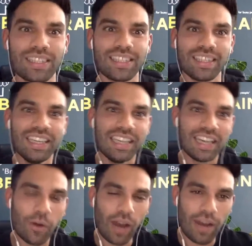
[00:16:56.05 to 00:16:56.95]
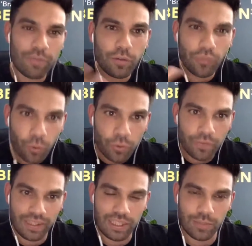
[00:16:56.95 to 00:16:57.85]
Like, have you thought of
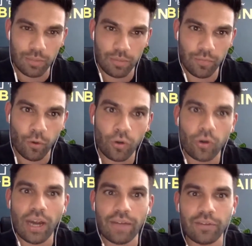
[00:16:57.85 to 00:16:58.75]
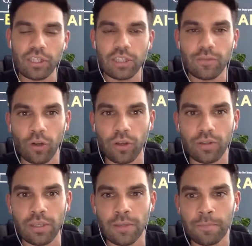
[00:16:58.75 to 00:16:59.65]
it this way before, or have you just followed
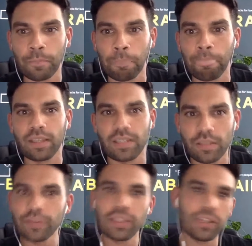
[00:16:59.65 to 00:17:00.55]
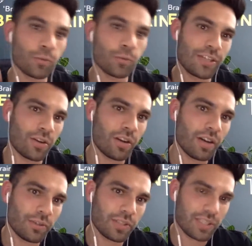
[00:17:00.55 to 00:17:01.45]
something that you read
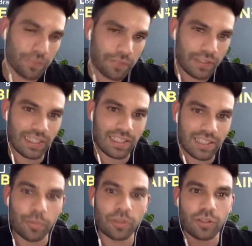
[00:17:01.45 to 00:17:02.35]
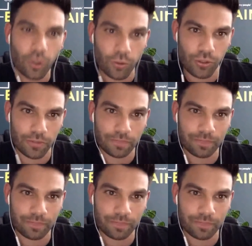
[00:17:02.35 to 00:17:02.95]
online or something that someone told you?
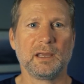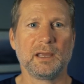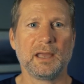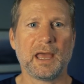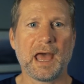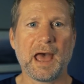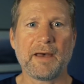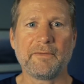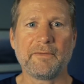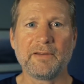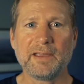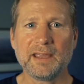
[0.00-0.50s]

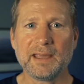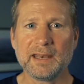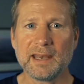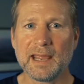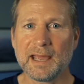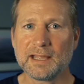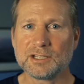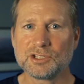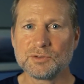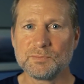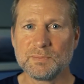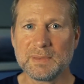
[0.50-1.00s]
Having an
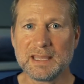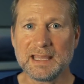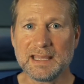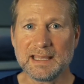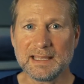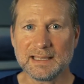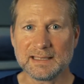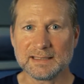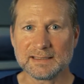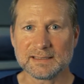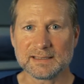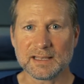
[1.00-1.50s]
edge
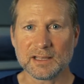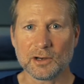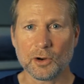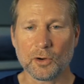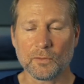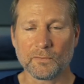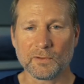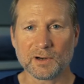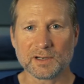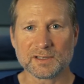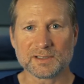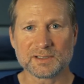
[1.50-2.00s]
means that
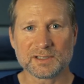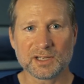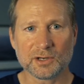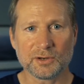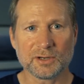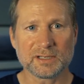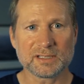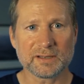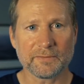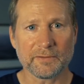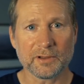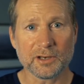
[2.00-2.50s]
over a
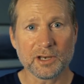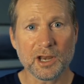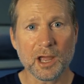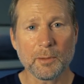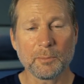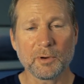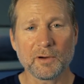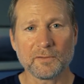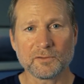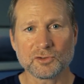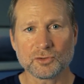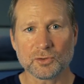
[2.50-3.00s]
series of a
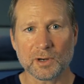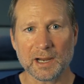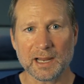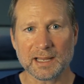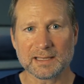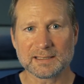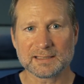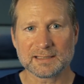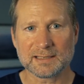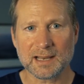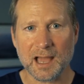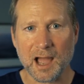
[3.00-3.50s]
number of
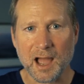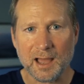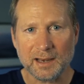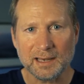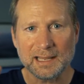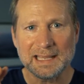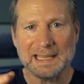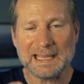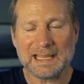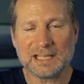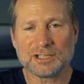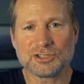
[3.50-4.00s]
trades,
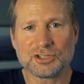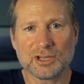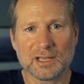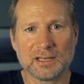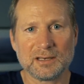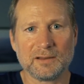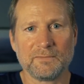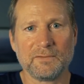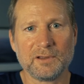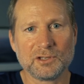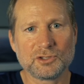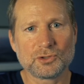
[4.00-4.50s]
not each
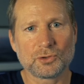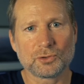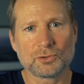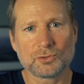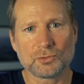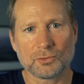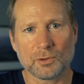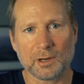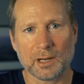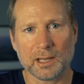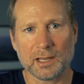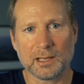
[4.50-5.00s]
individual
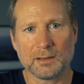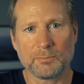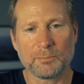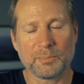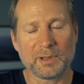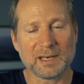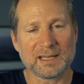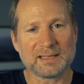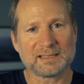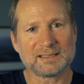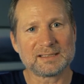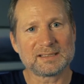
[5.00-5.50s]
trade, but
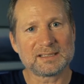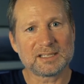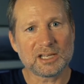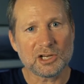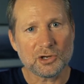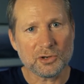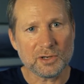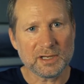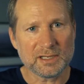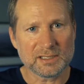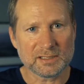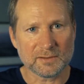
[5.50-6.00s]
a
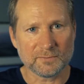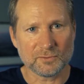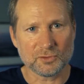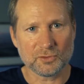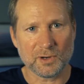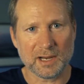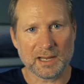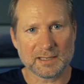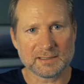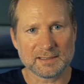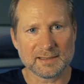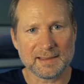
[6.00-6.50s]
series of
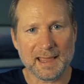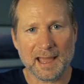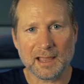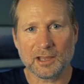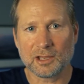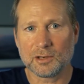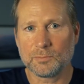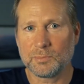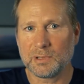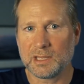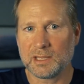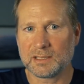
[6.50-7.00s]
trades, and that
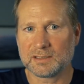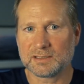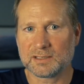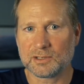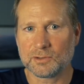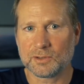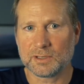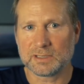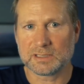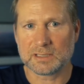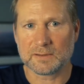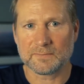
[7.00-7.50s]
could be a
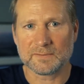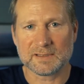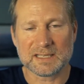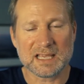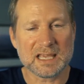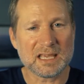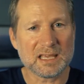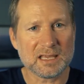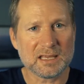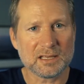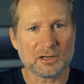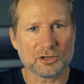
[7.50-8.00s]
series of
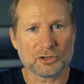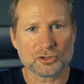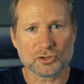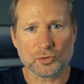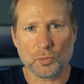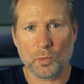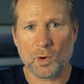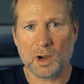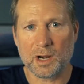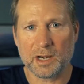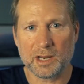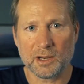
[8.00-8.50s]
10 or
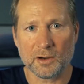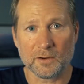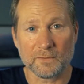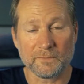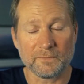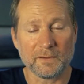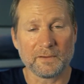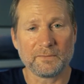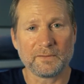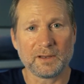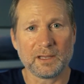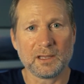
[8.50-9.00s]
20 or
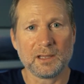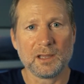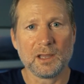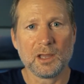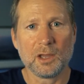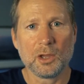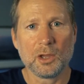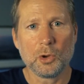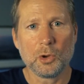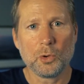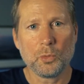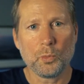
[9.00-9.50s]
50,
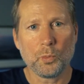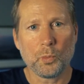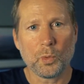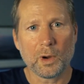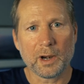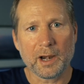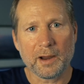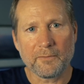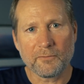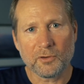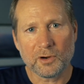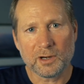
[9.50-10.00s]

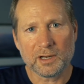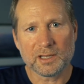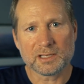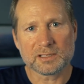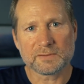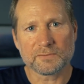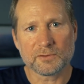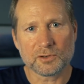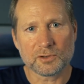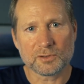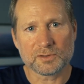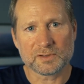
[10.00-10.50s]
whatever it is
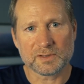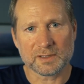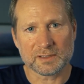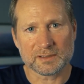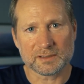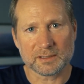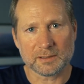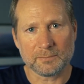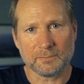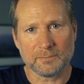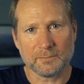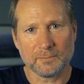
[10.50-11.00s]
for your
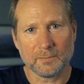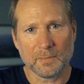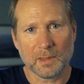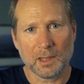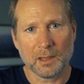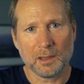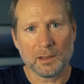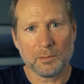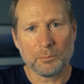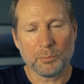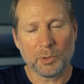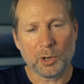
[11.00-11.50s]
system,
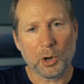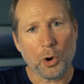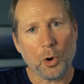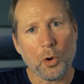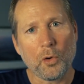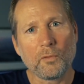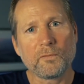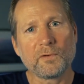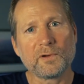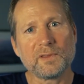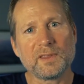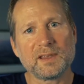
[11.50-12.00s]
but
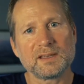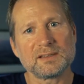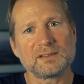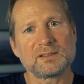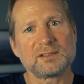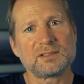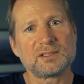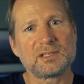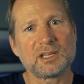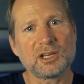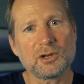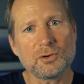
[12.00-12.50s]
over this
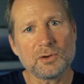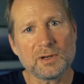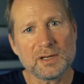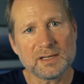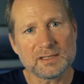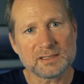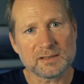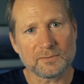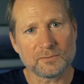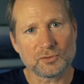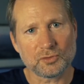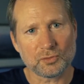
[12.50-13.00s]

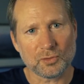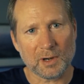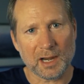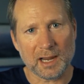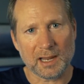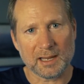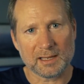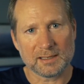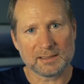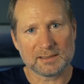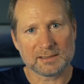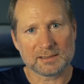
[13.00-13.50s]
series of
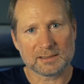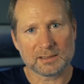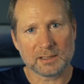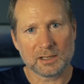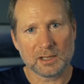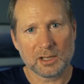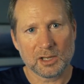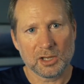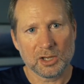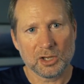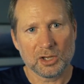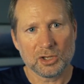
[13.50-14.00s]
trades,
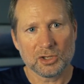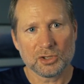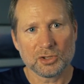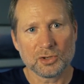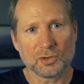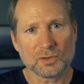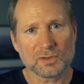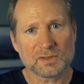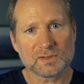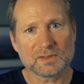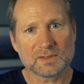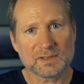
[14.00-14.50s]

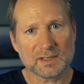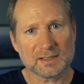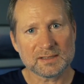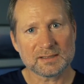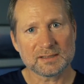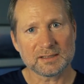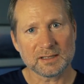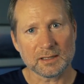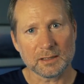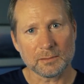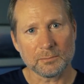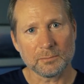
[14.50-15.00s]
your
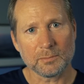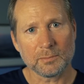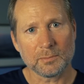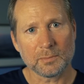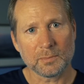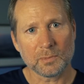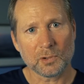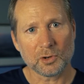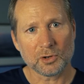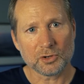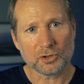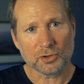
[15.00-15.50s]
system
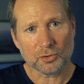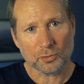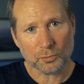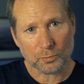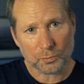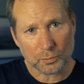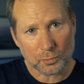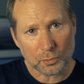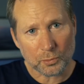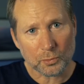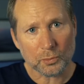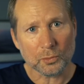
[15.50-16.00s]
or your
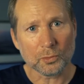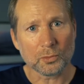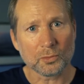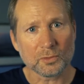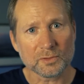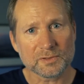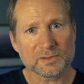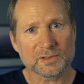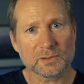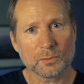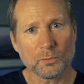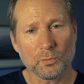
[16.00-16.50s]

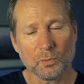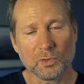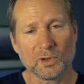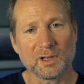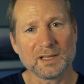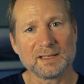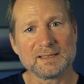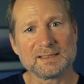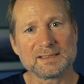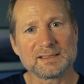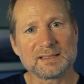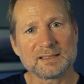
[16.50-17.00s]
rules will
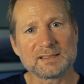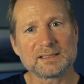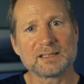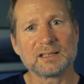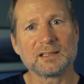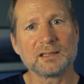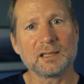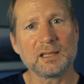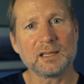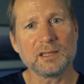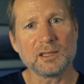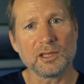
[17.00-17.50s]

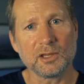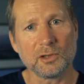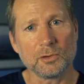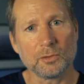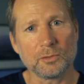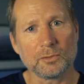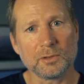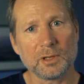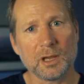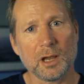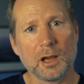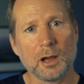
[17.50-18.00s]
consistently
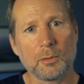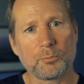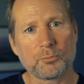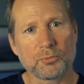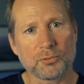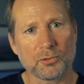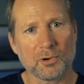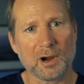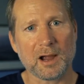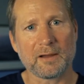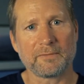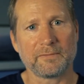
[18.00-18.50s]
yield a
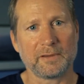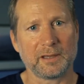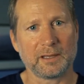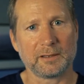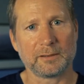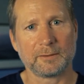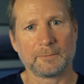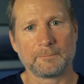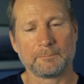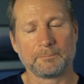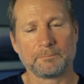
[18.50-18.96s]
profit.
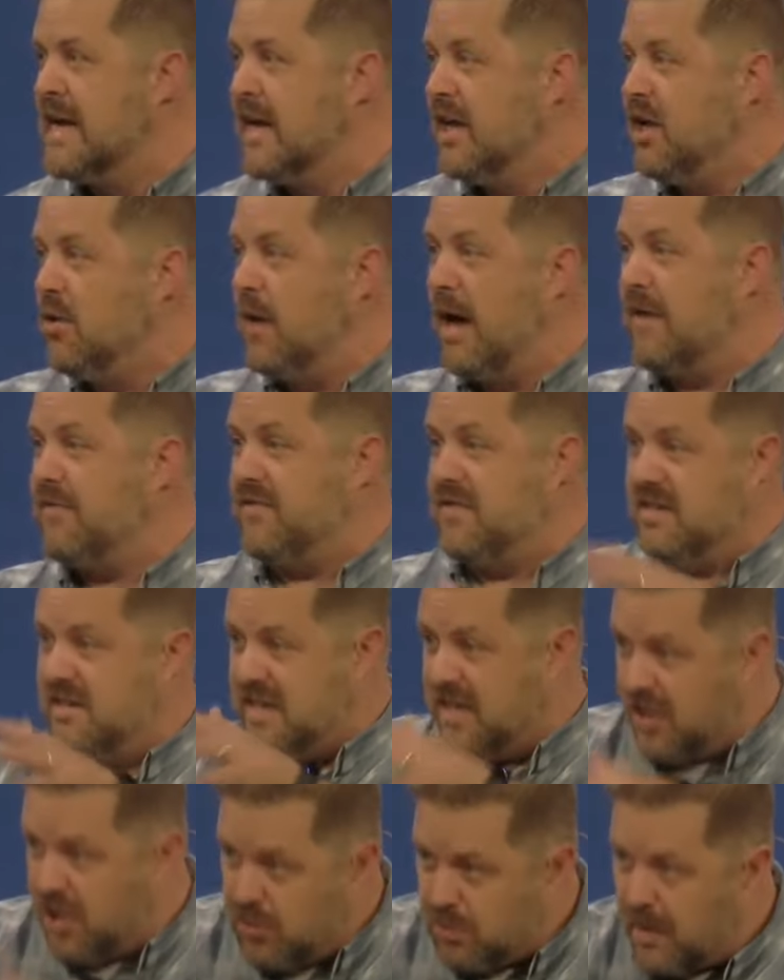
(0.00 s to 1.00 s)
you have to
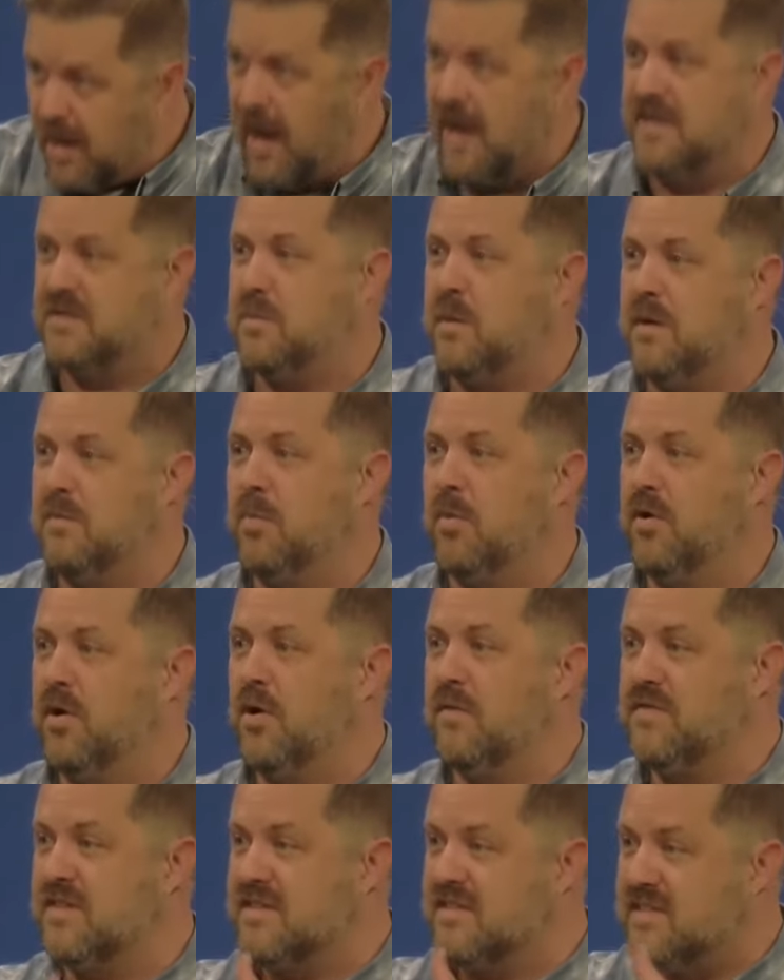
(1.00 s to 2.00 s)
dehumanize people, you
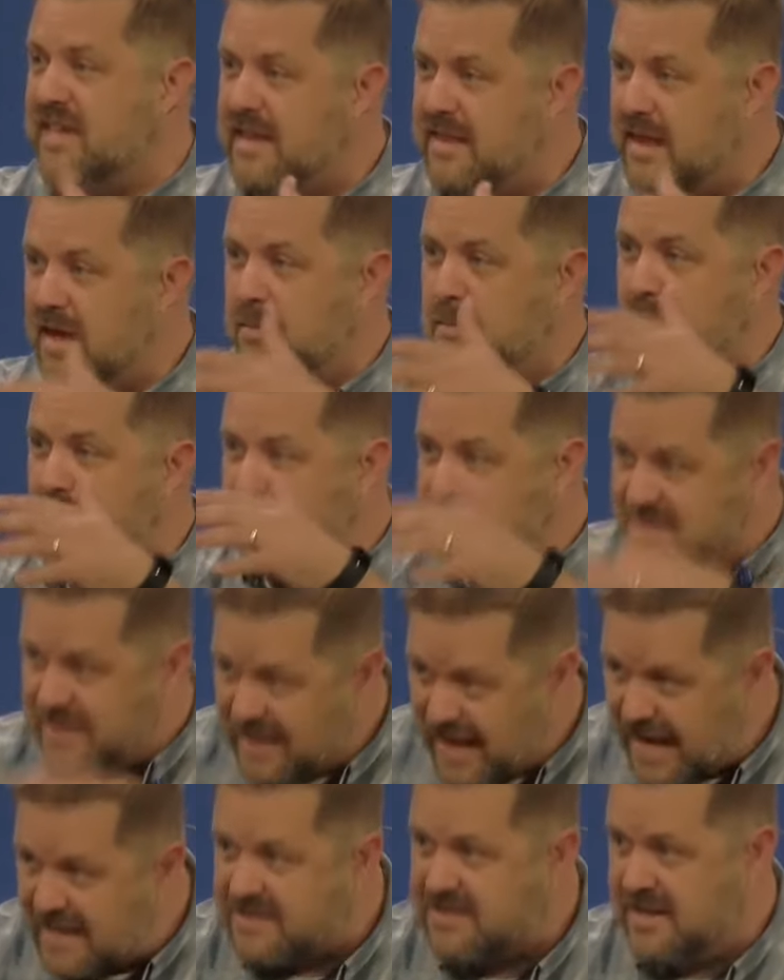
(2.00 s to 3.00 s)
have to see them as
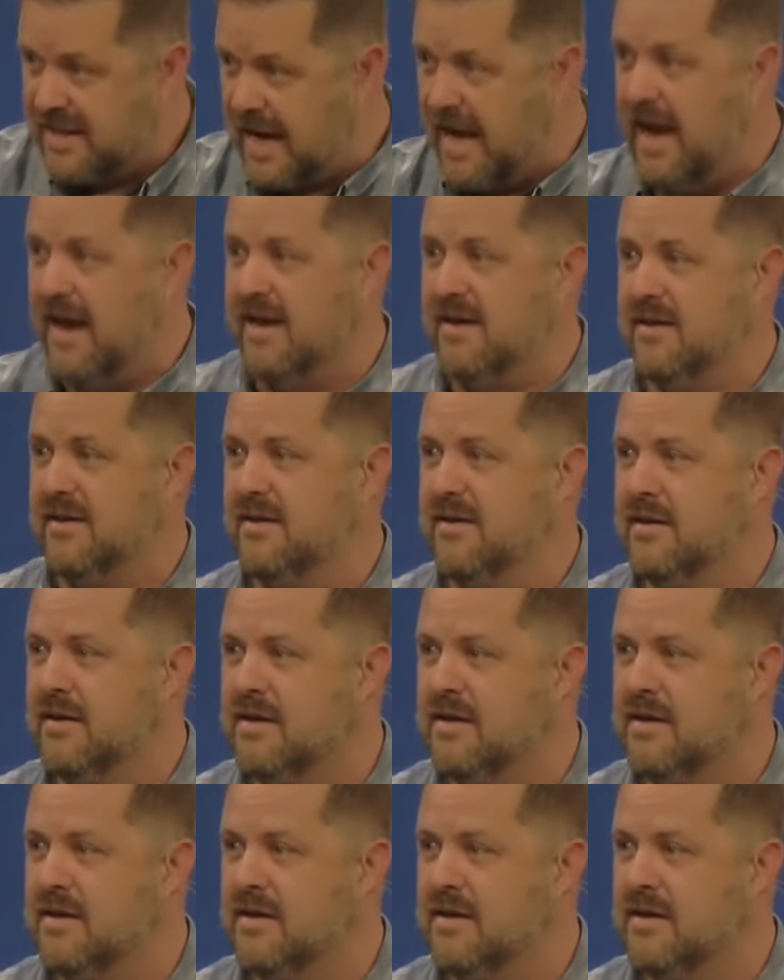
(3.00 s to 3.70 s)
less than.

● **EXERCISE DETAILS**
Transcribe every entry word for word, but omit the pictures.

● **TASK RESPONSE**
[00:16:56.05 to 00:16:56.95]
[00:16:56.95 to 00:16:57.85]
Like, have you thought of
[00:16:57.85 to 00:16:58.75]
[00:16:58.75 to 00:16:59.65]
it this way before, or have you just followed
[00:16:59.65 to 00:17:00.55]
[00:17:00.55 to 00:17:01.45]
something that you read
[00:17:01.45 to 00:17:02.35]
[00:17:02.35 to 00:17:02.95]
online or something that someone told you?
[0.00-0.50s]

[0.50-1.00s]
Having an
[1.00-1.50s]
edge
[1.50-2.00s]
means that
[2.00-2.50s]
over a
[2.50-3.00s]
series of a
[3.00-3.50s]
number of
[3.50-4.00s]
trades,
[4.00-4.50s]
not each
[4.50-5.00s]
individual
[5.00-5.50s]
trade, but
[5.50-6.00s]
a
[6.00-6.50s]
series of
[6.50-7.00s]
trades, and that
[7.00-7.50s]
could be a
[7.50-8.00s]
series of
[8.00-8.50s]
10 or
[8.50-9.00s]
20 or
[9.00-9.50s]
50,
[9.50-10.00s]

[10.00-10.50s]
whatever it is
[10.50-11.00s]
for your
[11.00-11.50s]
system,
[11.50-12.00s]
but
[12.00-12.50s]
over this
[12.50-13.00s]

[13.00-13.50s]
series of
[13.50-14.00s]
trades,
[14.00-14.50s]

[14.50-15.00s]
your
[15.00-15.50s]
system
[15.50-16.00s]
or your
[16.00-16.50s]

[16.50-17.00s]
rules will
[17.00-17.50s]

[17.50-18.00s]
consistently
[18.00-18.50s]
yield a
[18.50-18.96s]
profit.
(0.00 s to 1.00 s)
you have to
(1.00 s to 2.00 s)
dehumanize people, you
(2.00 s to 3.00 s)
have to see them as
(3.00 s to 3.70 s)
less than.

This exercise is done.